Let us remember some of the thoughts that occurred in the early days of the Iraq war: That for the occupation to be successful, certain things would have to be done. Specifically, that top leadership would have to be removed (by force) and replaced by the occupier, and sufficient troops and staff would have to be allocated to accomplish this. That indigenous middle and bottom leadership would have to be kept in place to carry out the bidding of the new top leadership (by force, if necessary, and certainly by continuing to pay salaries). That laws and civic order be maintained as much as possible, and laws changed only to make them less onerous (Saddam Hussein was not really all that popular). This model for occupation had been tested before, with success, especially in modern countries. Iraq being the most modern of the Arab countries, it would also be the most easy to occupy.
In the event, none of these things were done, proving that the US was incompetent to carry out an occupation even in the most favorable circumstances. US failure in Iraq specifically implies that all US occupations will fail; nonetheless, actions in Yemen, Somalia, and Libya show that despite the increasingly dismal prospects for success, the US will try. The anticipated ultimate result will be military exhaustion and national failure.
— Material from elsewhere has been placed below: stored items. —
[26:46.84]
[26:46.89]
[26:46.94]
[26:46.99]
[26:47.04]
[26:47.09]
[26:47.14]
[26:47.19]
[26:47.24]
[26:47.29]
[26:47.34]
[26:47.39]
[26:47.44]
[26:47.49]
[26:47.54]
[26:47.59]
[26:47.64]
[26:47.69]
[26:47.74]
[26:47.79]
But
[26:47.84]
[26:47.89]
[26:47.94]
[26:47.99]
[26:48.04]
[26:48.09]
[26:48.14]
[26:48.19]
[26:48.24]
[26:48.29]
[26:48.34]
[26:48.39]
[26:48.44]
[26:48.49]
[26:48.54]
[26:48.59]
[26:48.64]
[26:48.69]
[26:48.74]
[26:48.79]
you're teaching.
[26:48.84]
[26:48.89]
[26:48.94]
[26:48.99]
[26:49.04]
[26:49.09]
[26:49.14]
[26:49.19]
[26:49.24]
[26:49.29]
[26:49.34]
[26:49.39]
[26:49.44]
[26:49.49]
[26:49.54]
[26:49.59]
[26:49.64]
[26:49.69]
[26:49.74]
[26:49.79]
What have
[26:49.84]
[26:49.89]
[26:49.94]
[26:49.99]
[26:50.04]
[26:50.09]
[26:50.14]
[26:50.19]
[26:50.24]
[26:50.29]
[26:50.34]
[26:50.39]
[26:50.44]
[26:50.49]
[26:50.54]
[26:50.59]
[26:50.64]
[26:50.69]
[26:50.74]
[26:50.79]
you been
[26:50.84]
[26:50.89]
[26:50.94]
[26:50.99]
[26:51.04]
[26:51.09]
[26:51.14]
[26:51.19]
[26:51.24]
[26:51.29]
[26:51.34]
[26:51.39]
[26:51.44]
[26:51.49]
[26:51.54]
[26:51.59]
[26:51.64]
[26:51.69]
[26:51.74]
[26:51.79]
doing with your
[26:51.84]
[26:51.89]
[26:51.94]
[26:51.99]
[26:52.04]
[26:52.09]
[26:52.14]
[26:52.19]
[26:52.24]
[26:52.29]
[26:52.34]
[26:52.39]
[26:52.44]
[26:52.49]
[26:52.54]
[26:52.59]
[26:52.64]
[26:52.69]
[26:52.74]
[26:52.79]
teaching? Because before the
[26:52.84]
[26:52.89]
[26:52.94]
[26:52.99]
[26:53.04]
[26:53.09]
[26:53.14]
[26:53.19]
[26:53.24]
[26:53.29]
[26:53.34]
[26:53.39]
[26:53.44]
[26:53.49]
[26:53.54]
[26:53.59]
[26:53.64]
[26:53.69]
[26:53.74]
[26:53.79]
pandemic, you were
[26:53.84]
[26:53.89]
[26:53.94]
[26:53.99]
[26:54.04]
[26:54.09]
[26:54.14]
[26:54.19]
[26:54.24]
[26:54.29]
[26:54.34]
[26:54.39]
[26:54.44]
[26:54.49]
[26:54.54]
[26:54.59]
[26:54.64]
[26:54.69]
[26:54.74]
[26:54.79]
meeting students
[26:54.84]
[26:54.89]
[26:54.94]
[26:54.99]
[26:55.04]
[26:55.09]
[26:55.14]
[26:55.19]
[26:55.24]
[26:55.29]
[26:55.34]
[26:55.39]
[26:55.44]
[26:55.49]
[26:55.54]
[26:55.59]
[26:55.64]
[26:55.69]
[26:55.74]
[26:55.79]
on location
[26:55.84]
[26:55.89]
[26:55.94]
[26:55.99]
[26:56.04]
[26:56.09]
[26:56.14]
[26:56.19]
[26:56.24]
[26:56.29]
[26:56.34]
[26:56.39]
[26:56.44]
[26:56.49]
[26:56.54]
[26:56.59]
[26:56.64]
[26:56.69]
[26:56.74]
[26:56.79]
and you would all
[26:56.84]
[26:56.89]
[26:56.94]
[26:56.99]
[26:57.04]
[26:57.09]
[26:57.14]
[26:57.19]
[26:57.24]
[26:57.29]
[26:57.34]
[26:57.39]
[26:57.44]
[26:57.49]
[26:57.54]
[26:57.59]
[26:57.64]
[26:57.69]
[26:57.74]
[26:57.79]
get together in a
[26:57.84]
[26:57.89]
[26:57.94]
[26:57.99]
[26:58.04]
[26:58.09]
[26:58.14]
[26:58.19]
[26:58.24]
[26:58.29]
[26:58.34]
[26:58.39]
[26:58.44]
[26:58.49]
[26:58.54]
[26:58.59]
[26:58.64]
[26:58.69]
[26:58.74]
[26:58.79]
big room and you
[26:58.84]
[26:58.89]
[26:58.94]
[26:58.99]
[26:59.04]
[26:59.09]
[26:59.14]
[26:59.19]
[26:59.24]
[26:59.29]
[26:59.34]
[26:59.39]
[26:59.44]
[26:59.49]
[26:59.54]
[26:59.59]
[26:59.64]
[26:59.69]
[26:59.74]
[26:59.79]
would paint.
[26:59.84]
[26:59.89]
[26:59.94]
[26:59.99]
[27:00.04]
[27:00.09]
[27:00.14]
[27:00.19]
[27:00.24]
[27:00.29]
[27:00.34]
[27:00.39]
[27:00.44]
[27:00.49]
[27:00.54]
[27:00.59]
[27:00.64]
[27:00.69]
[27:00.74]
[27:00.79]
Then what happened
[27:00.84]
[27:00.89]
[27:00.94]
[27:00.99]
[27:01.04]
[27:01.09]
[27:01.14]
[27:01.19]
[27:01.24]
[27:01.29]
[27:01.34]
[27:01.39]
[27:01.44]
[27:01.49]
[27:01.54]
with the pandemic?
Posted by: Gaianne | Aug 3 2011 6:55 utc | 11

@claudio

notice the false announcements by the western press of “progress” being made by the Libyan opposition every time that someone begins to question the rationality of the war

To this add PressTV propaganda against Ghaddifi and his Libyan support. At least the western press do not call the Salafists rebels revolutionaries.

Posted by: hans | Aug 3 2011 7:20 utc | 12

A tribal war in Benghazi: unintended consequences?

Posted by: ThePaper | Aug 3 2011 8:23 utc | 13

Maybe you are under rating Cameron. What does Cameron almost certainly not want to get involved in? A war against Iran. Perhaps British intelligence has established that Netanyahoo really does intend to bomb Iran this year. What better way to avoid British involvement in the follow-up than reduce the size of the army, remain in Afghanistan for the next four years and commit to what is little more than a “police action” to avoid being dragged into a real war.

Posted by: blowback | Aug 3 2011 13:10 utc | 14

No: the people are never asked: electoral ‘democracy’ only includes voting for this or that political party…after which the party in power behaves just like a very UNbenevolent dictator.